Тихо в горнице, слышно только, как возятся ребятишки на печи да ходики тикают. Дед Степан подложил дров, затрещали они, загудело пламя.
– Деда, – подала голос девчушка лет пяти, – расскажи сказку. Или про бабушку мою старую-престарую, Стешу.
– Да, спи так, неугомонная, – заворчал Степан, – Давеча, бегали вы по сугробам, резвились зайцами, как ты зацепилась-то? Единственный сучок на изгороди нашла. Шубейку порвала, теперь бабушке забота.
– Не знаю, деда, – насупилась малышка.
– И правда, дедушка, ты обещал, – загалдели два брата, – Ну, пожалуйста, расскажи.
– Только, чур, не перебивать, и не канючить, когда спать кликну, – Степан свернул цигарку, сизый дым поплыл по избе.
– Давно это было, в других веках, можа ещё в самом начале, только эта история из уст в уста передается в нашей семье, – ребятишки зашептались, – Ну, тихо. Жила в крепости, название не скажу, не вспомню просто, мудреное больно, девушка. Звали ее Степанида. Красивая, ты, Таньша, на нее похожа дюже. Коса ниже пояса, что спелой пшеницы цветом, в руку мою толщиной. Глаза неба синего синей. Губы алые, нос курносый немного. Откуда прибилась она к крепости, никто не знал, появилась, сказала, что сирота, лет пятнадцать ей от роду было. А у самой след от веревки на шее, видать, в полон ее взяли, а она убегла. Воевода в семью свою ее принял, как работницу. Стеша по дому у них хлопотала, умелая была девка. Красивая да работящая, как в такую не влюбиться. Оба сына хозяйских, старшой, и малый не отставал. Да и сам воевода на девку глаз положил.

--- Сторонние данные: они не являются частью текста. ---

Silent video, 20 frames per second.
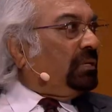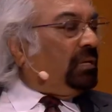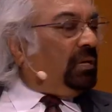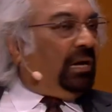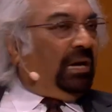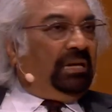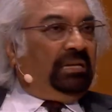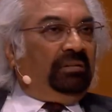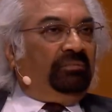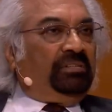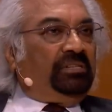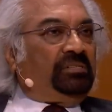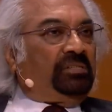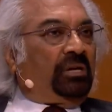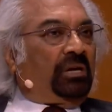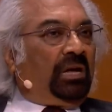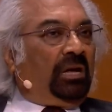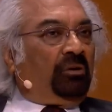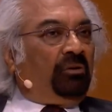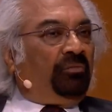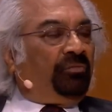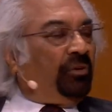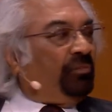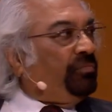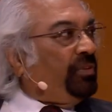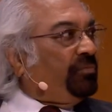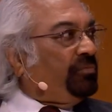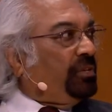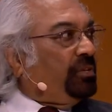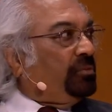I live in Chicago for
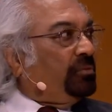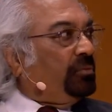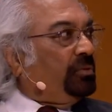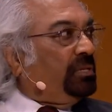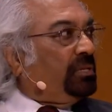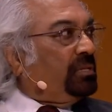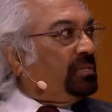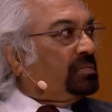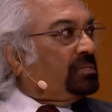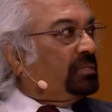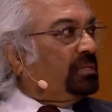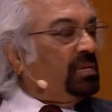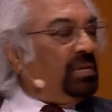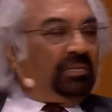fifty-two years.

В крепости пленник был, сидел на привязи, под поветью ночевал. Басурманского роду племени, наши предки подобрали его где-то в лесу, заблудился, видать, от своих отбился, одежды богатые, каменьями и златом украшенные.

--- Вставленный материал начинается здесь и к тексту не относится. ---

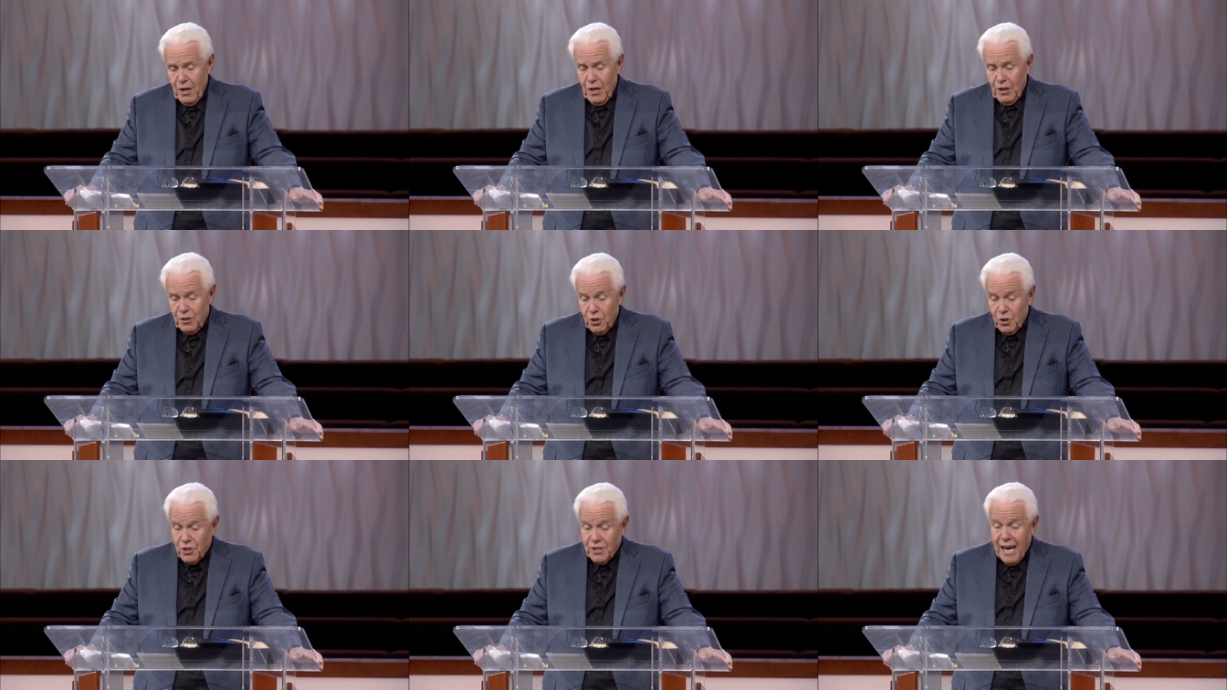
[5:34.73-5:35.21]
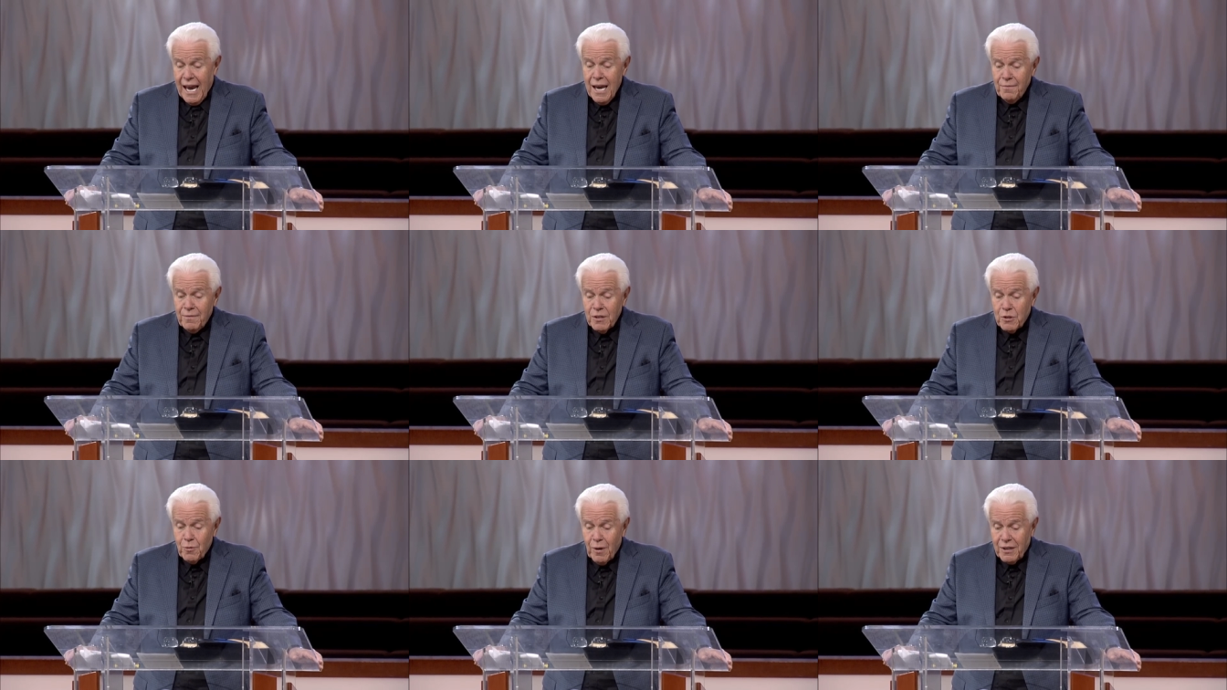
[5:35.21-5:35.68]
To save
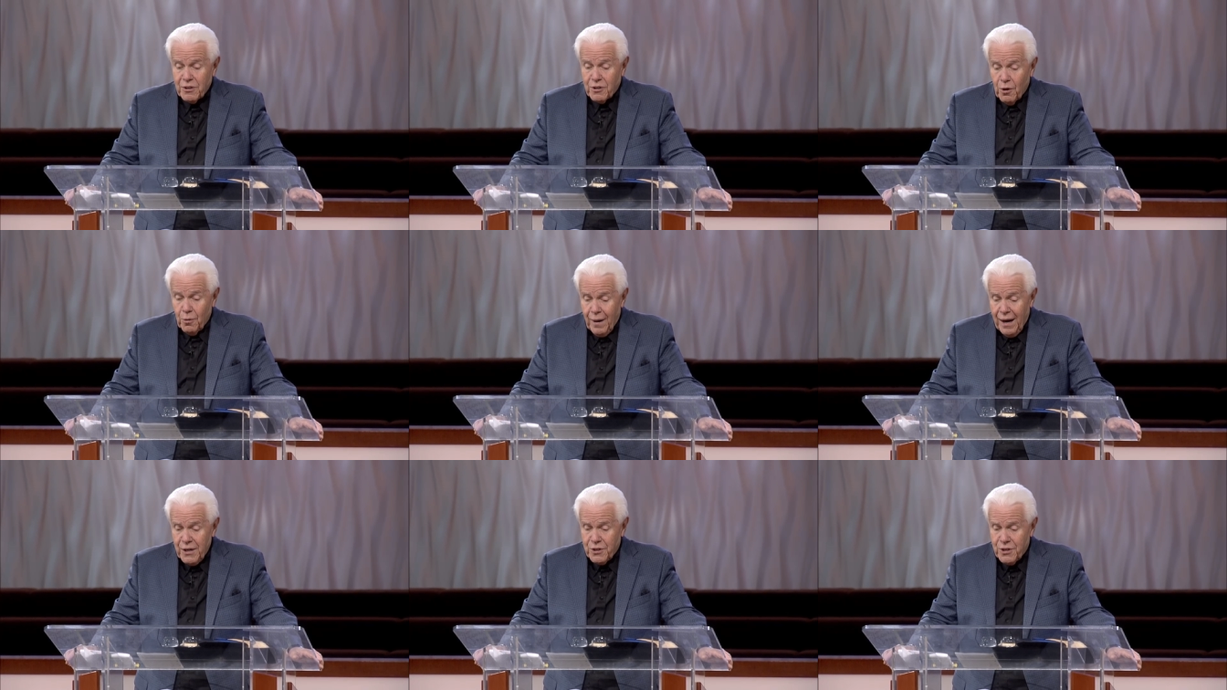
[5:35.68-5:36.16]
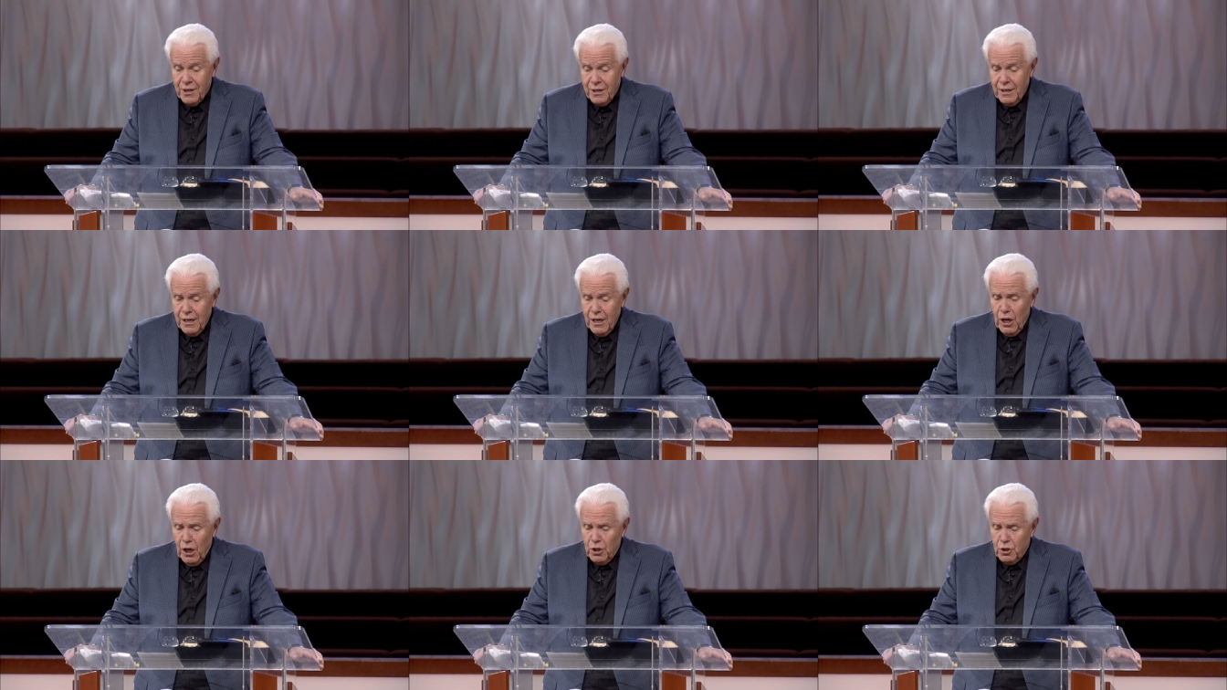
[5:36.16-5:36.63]
is restoration.
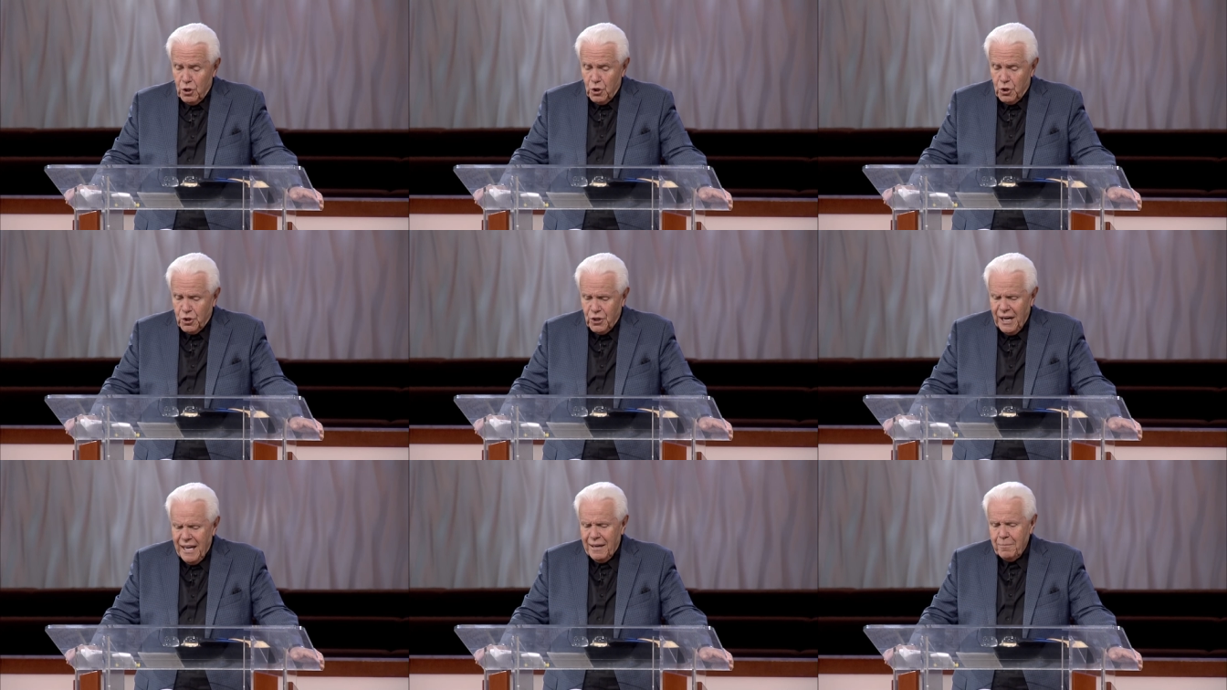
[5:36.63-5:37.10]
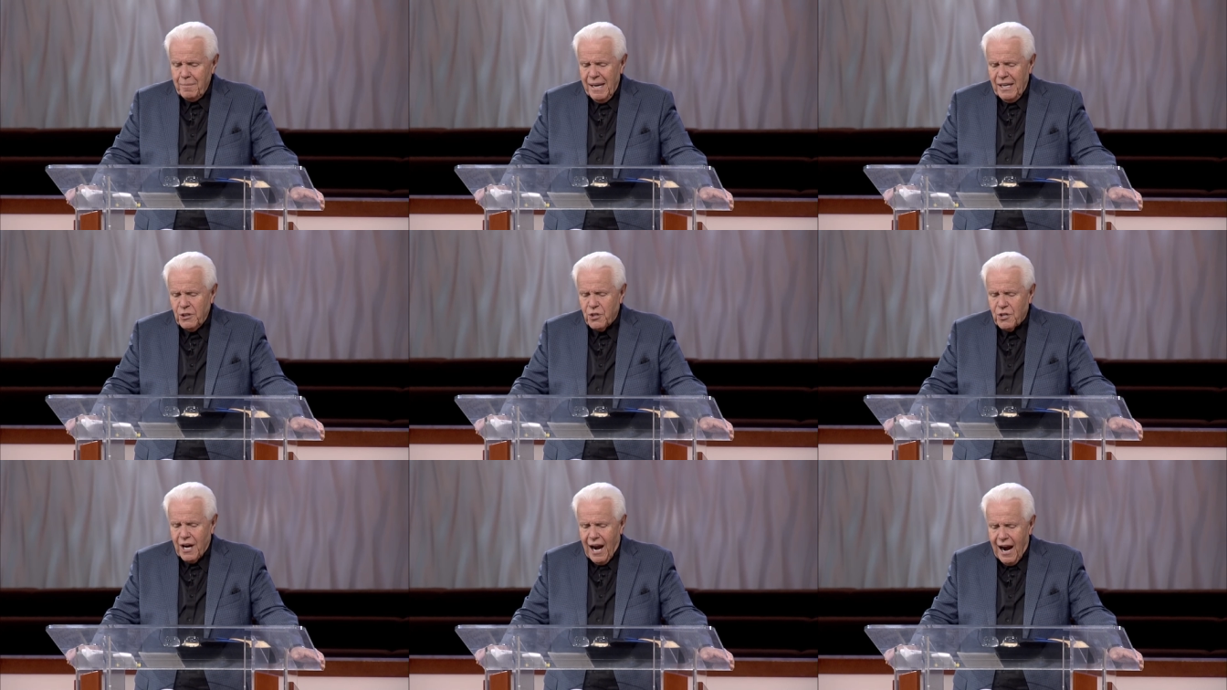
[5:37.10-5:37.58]
To seek
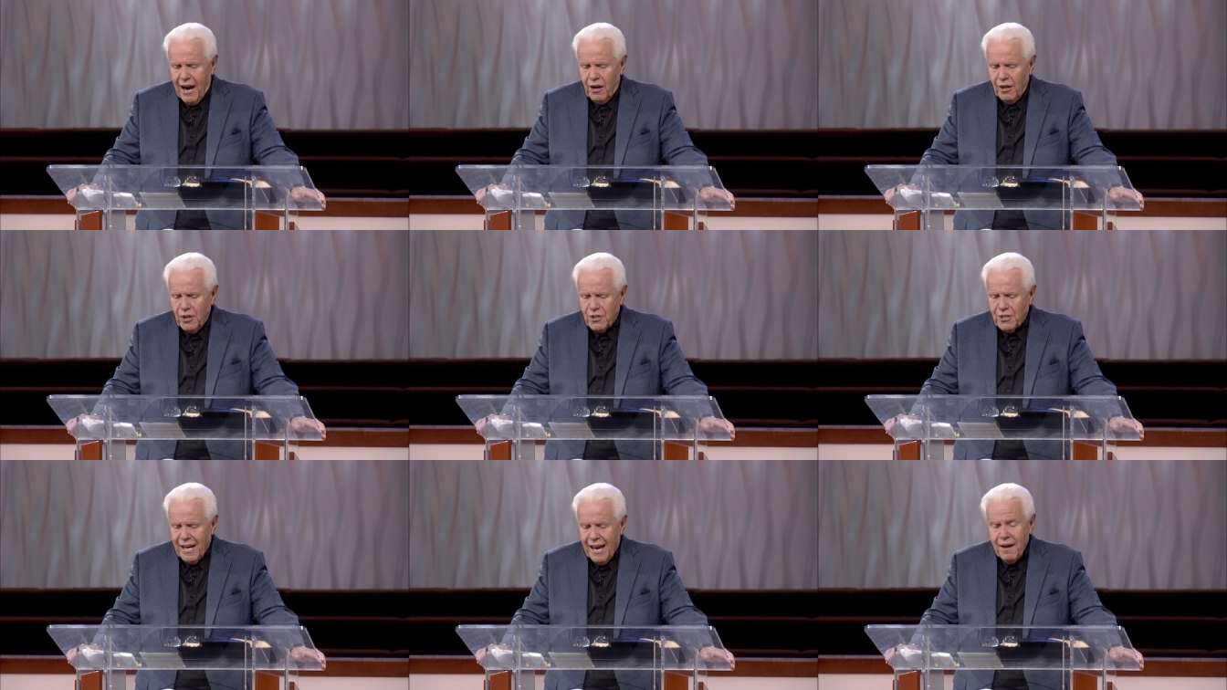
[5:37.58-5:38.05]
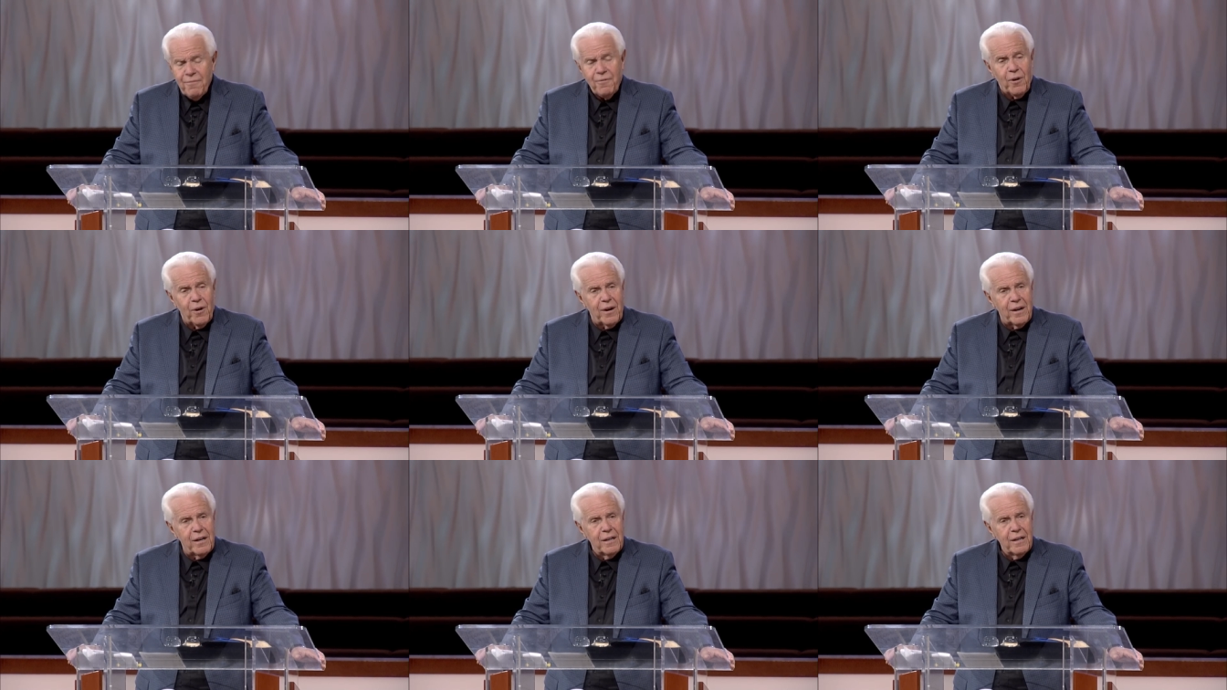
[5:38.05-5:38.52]
means tireless effort.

Ну и оставили его на потеху, ребятне да бабами. Он на своем языке балакал чего-то, а они хохотали. Кормили чем негоже, лишь бы с голодухи не помер. Так вот, про Степаниду дальше. И жена воеводина и дочь, Лукерья, взбунтовались, и стали гнать сиротку из дому. Ну-ка, эта пришлая покой и порядок в семье нарушила. Стала мыкаться девка, то одни приютят, а после выгонят, то другие. Так и заселилась к басурманину под поветь. В лес ходила одна, лучше всех грибов да ягод набирала, как дорогу находила обратную, никто не понимал. Леса были дремучие, предремучие. Меняла добычу на хлеба краюху и с пленником делилась. Ребятишкам то зайчонка словит, то бельчонка принесет. Добрая была душа. А товарищ ее басурманскому языку учил. Говорила она на нем плохо, но сумела уразуметь их речи заковыристые.Сыны воеводины злились на сестру, особенно малой, и все норовил свою зазнобушку подкормить, то кусок зайца принесет, то ребрышки кабаньи. Только люб был Стеше старшой парень, Ярослав. С младшим только дружба была не боле. Прошкой его кликали. Ярик зазывал Стешу погулять, на реку полюбоваться. Только не было у парня помыслов добрых, хотел просто брату дорогу перейти, зная, как тот по сиротке мается. Да и невеста была на примете, отца он пуще побаивался, зная нрав суровый его, он не Прошка, тот неслух был, на своем вечно настаивал.